EXERCISE OBJECTIVE:
Please repeat every entry exactly as given, apart from dropping the images.

Dataset entries:
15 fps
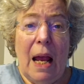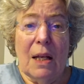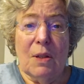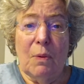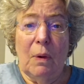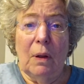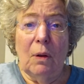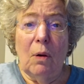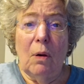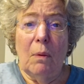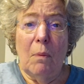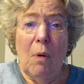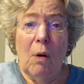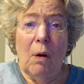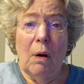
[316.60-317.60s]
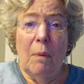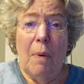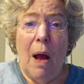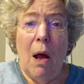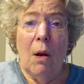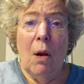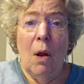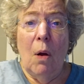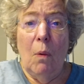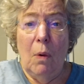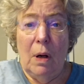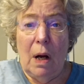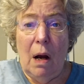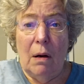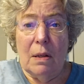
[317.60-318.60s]
As we learn more about
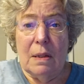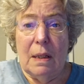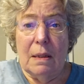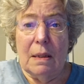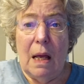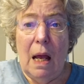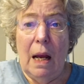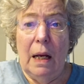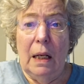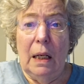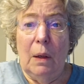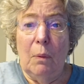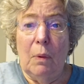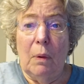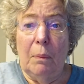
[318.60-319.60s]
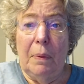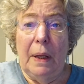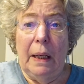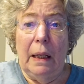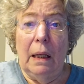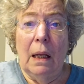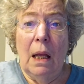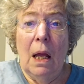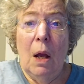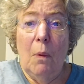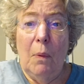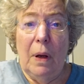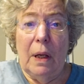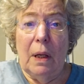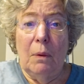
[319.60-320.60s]
what our society will be,
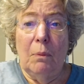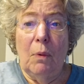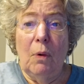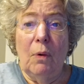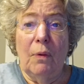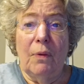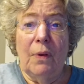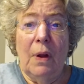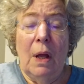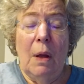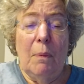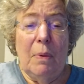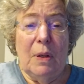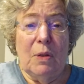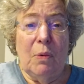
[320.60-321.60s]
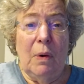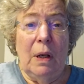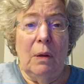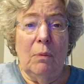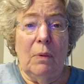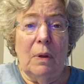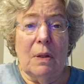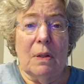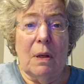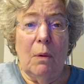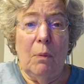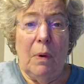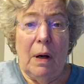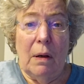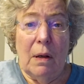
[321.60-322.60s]
we can move between risk
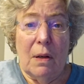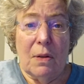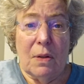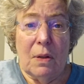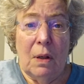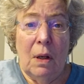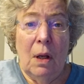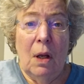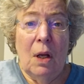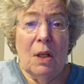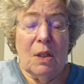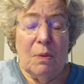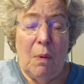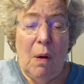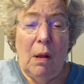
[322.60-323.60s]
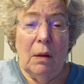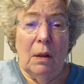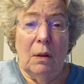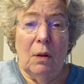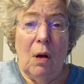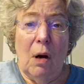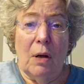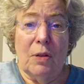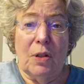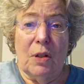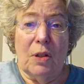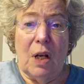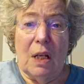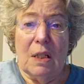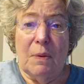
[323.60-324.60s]
awareness, small and large
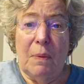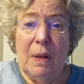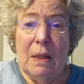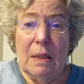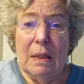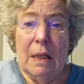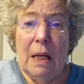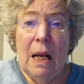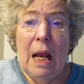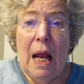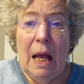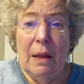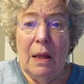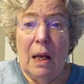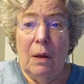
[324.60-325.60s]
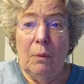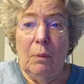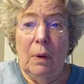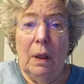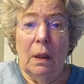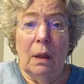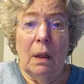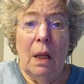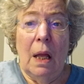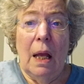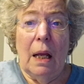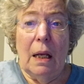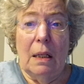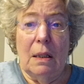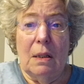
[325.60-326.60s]
adjustments, and then real
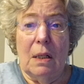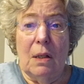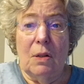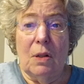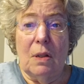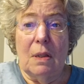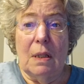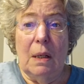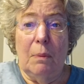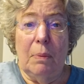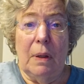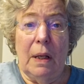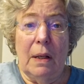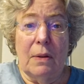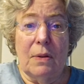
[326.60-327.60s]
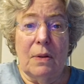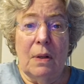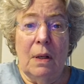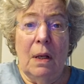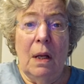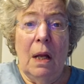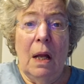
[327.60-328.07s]
contingency plans.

EXERCISE RESPONSE:
15 fps
[316.60-317.60s]
[317.60-318.60s]
As we learn more about
[318.60-319.60s]
[319.60-320.60s]
what our society will be,
[320.60-321.60s]
[321.60-322.60s]
we can move between risk
[322.60-323.60s]
[323.60-324.60s]
awareness, small and large
[324.60-325.60s]
[325.60-326.60s]
adjustments, and then real
[326.60-327.60s]
[327.60-328.07s]
contingency plans.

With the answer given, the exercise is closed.